Segundo alguns modelos, como os que
envolvem retrabalhamento de crosta continental, a natureza dos extensos terrenos
granulíticos não necessita estar diretamente vinculada com a geração dos protólitos.
Para outros modelos, entretanto, o metamorfismo granulítico deve estar no tempo-espaço
vinculado com a formação de determinados protólitos segundo um quadro geotectônico de
evolução própria como, por exemplo, a granulitização junto a ofiolitos obductados ou
a granulitização nas raízes de arcos de ilha.
Depois do evento de granulitização as
rochas podem ter residência intra-crustal prolongada (e.g. complexo granulítico de
Enderby Land, Antarctica, Sandiford,1985) ou serem rapidamente transportadas para
níveis mais rasos e expostas à superfície terrestre pela evolução geodinâmica e
erosional (e.g. junto aos ofiolitos circum-pacíficos).

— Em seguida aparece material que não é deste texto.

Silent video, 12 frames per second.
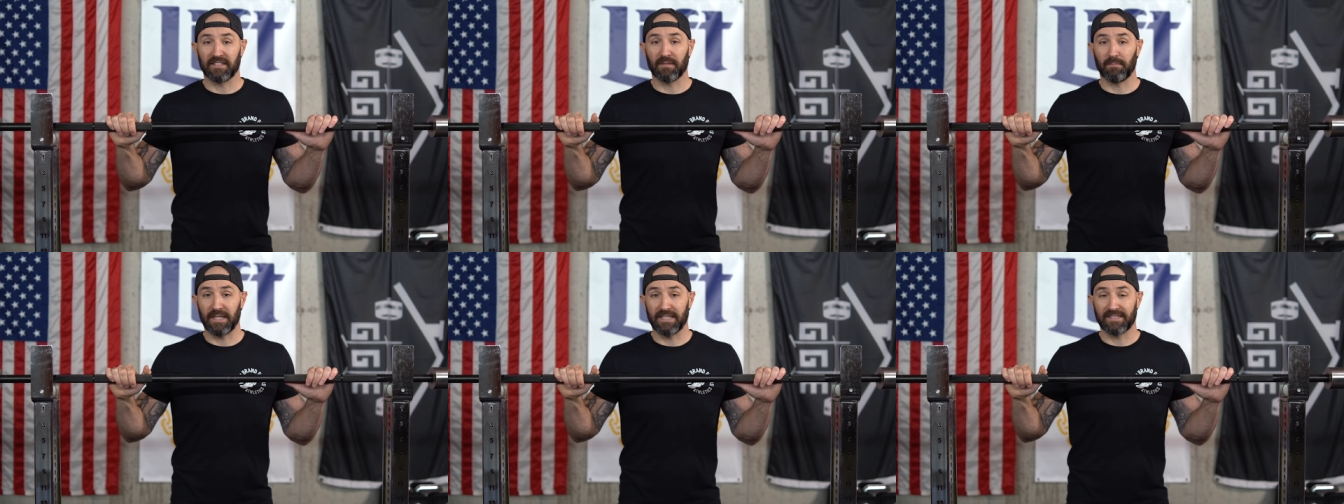he
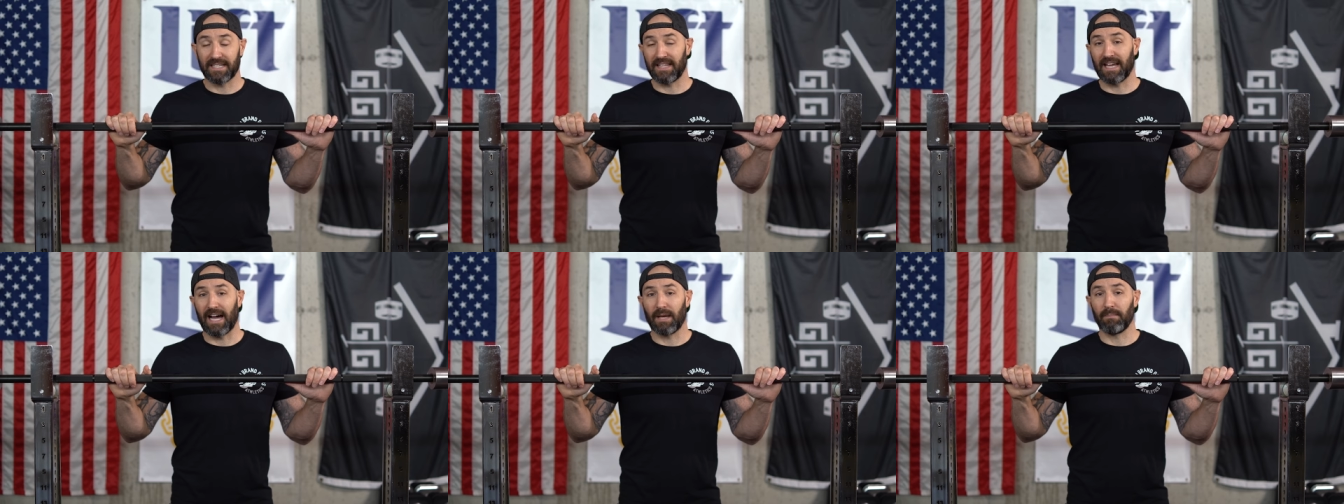competes at
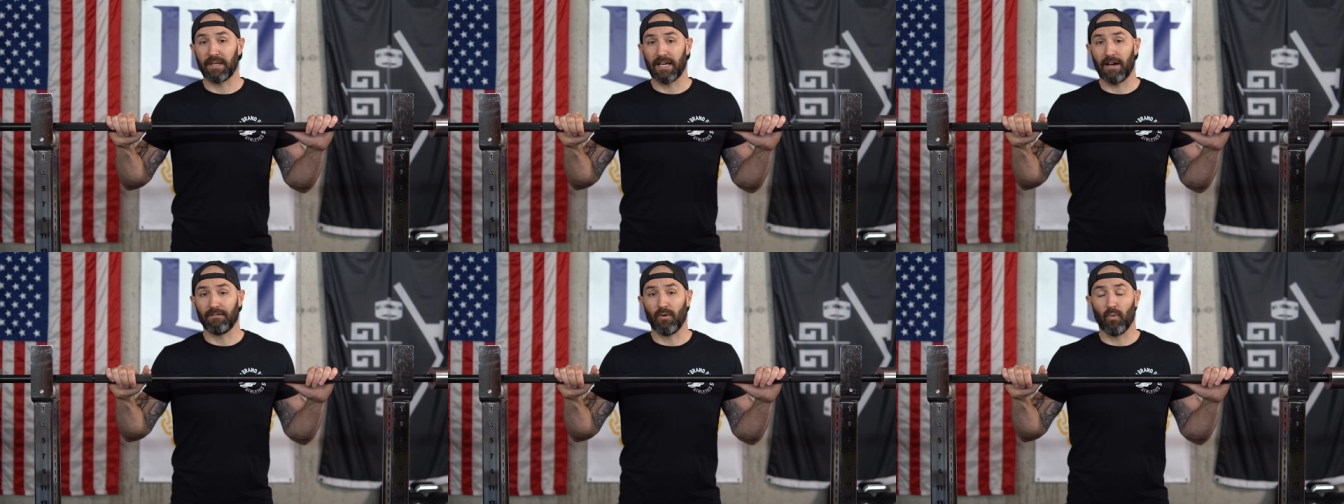the
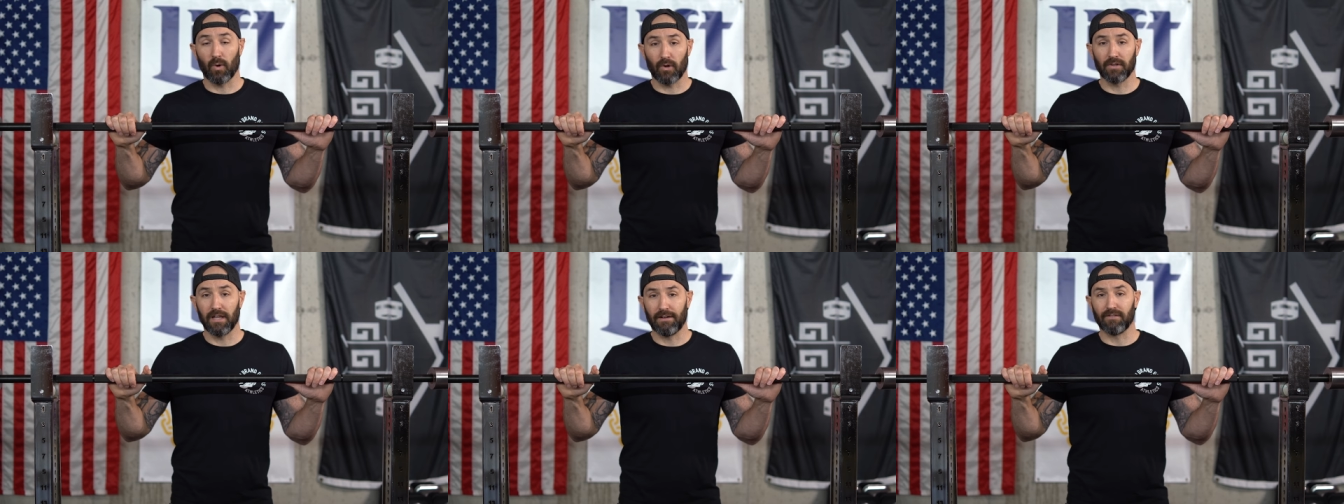IPF
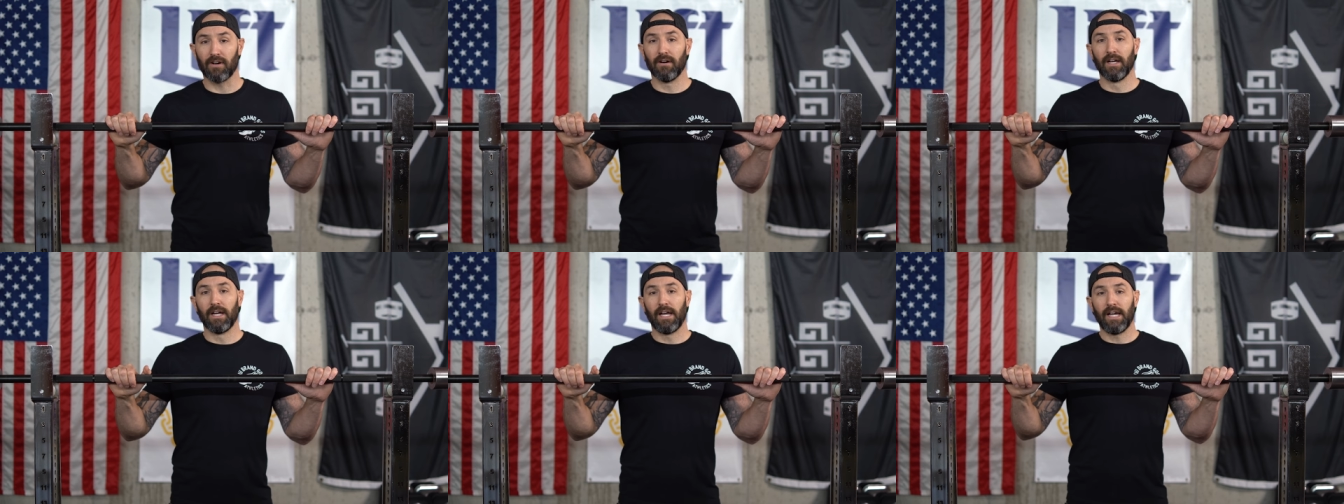world
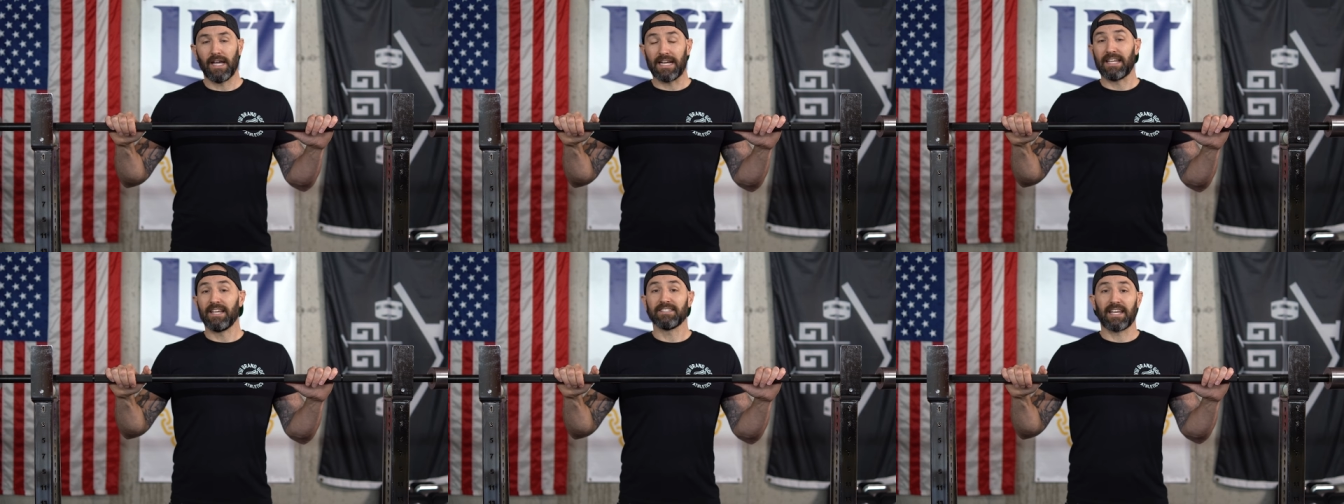level,
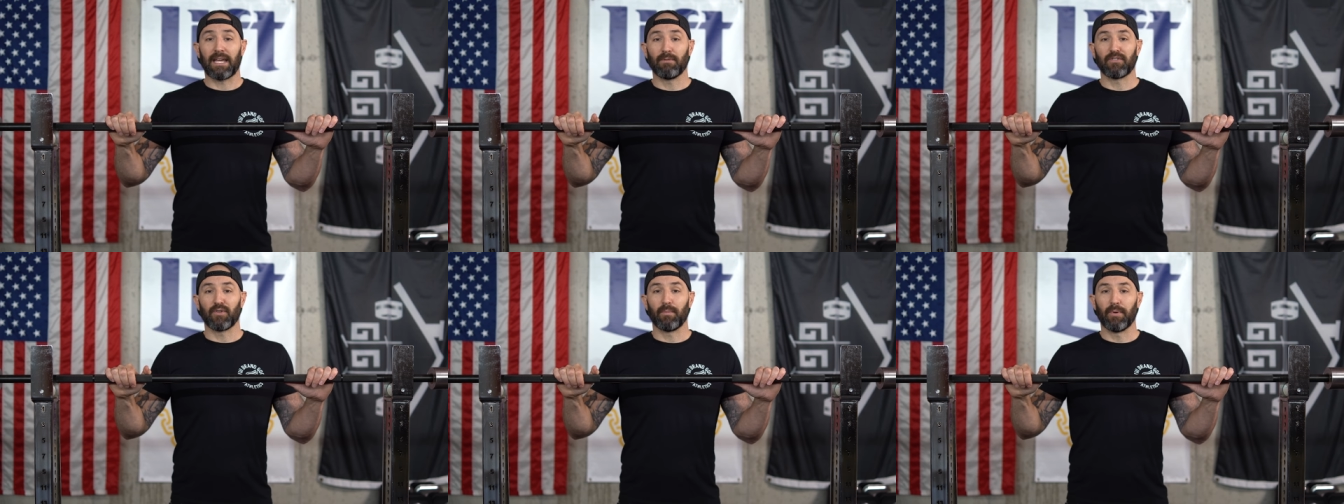and he's
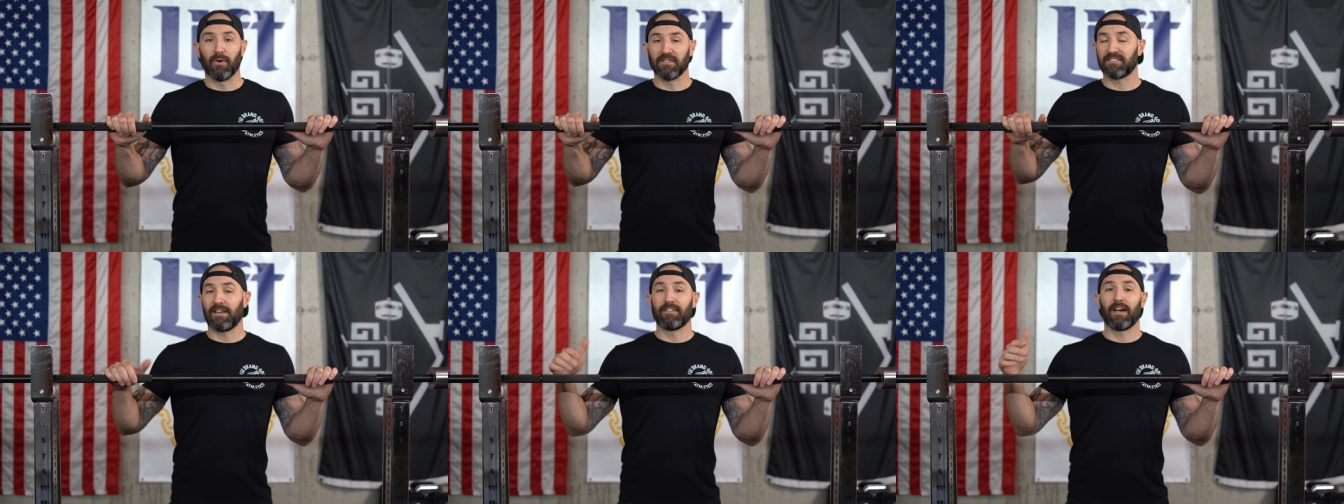able to pull
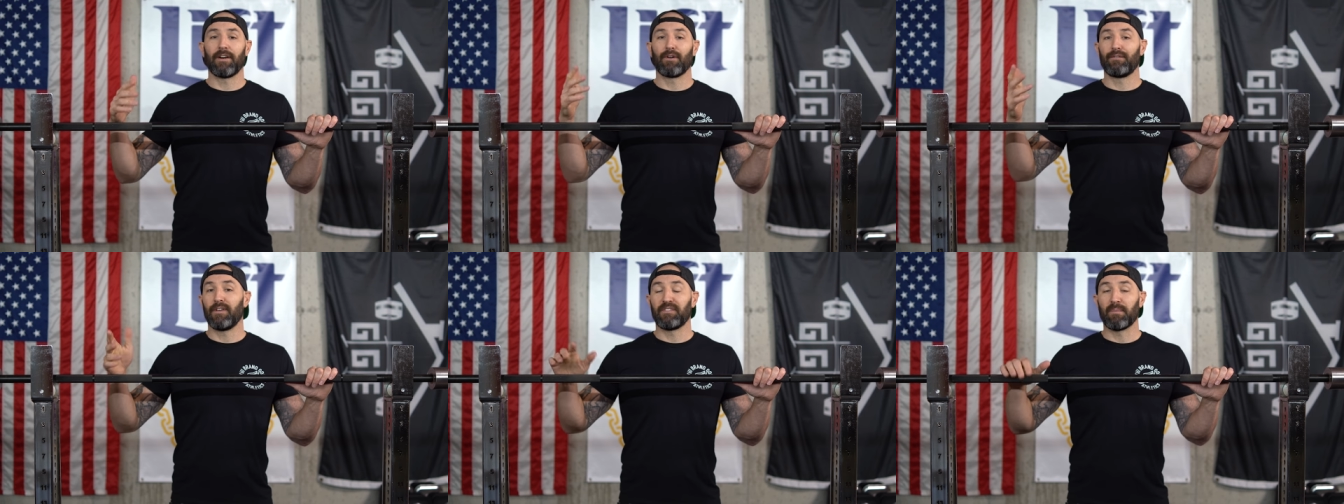
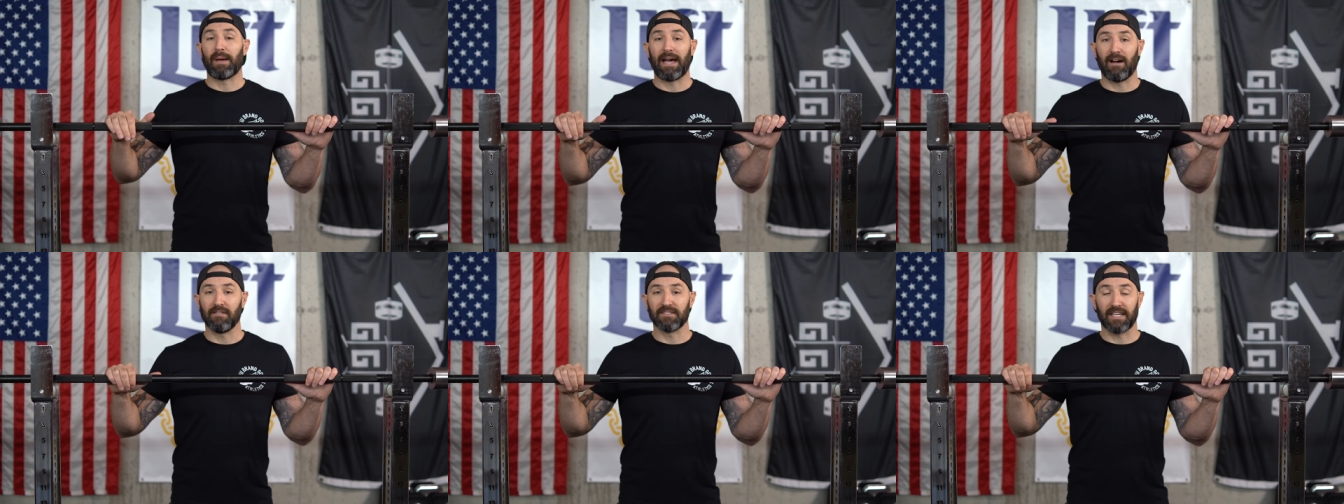750
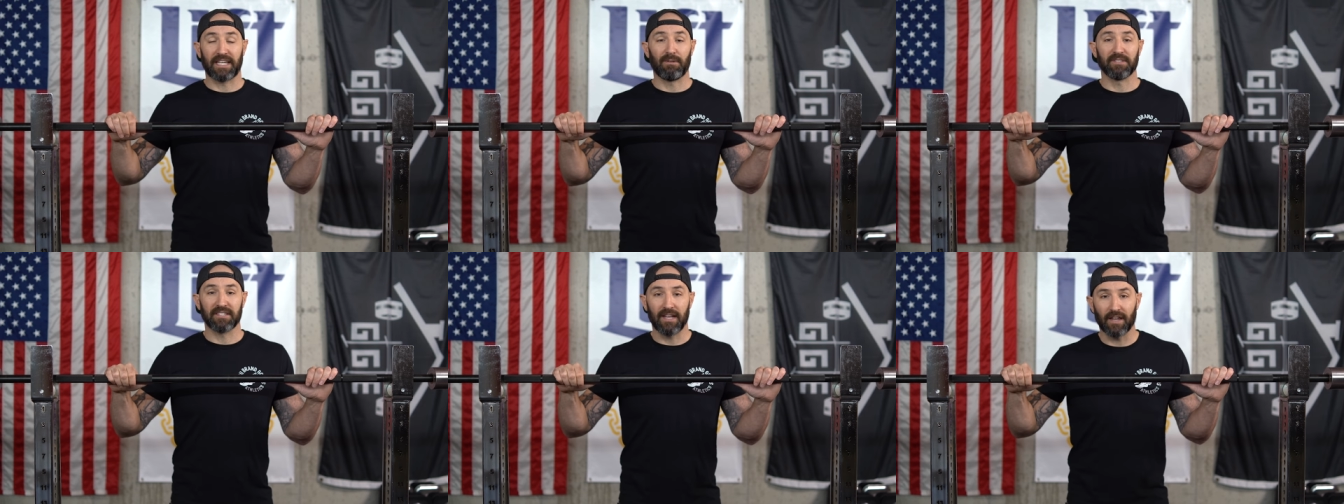pounds like it was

Esta diferença de tempo de residência
crustal depende essencialmente da estabilidade da crosta em que se inserem os granulitos.
Diversos fatores estão envolvidos nesta estabilidade crustal, entre os quais salienta-se,
como fatores inter-relacionados, o equilíbrio densitométrico entre crosta e manto
litosféricos, a dinâmica da evolução tectônica das placas litosféricas e as
perturbações geotérmicas mais profundas. Assim, somente em uma crosta continental
estabilizada pode ocorrer um tempo de residência crustal maior (sempre suscetível de
retrabalhamentos devidos à rupturas continentais com arqueamentos, erosão, etc..)
enquanto que granulitos de geração intra-oceânica não acrescionados a continentes
certamente tem menor tempo de residência crustal porque as placas oceânicas são
subductadas em espaço de tempo não maior do que 200 Ma (e.g.Condie,1989).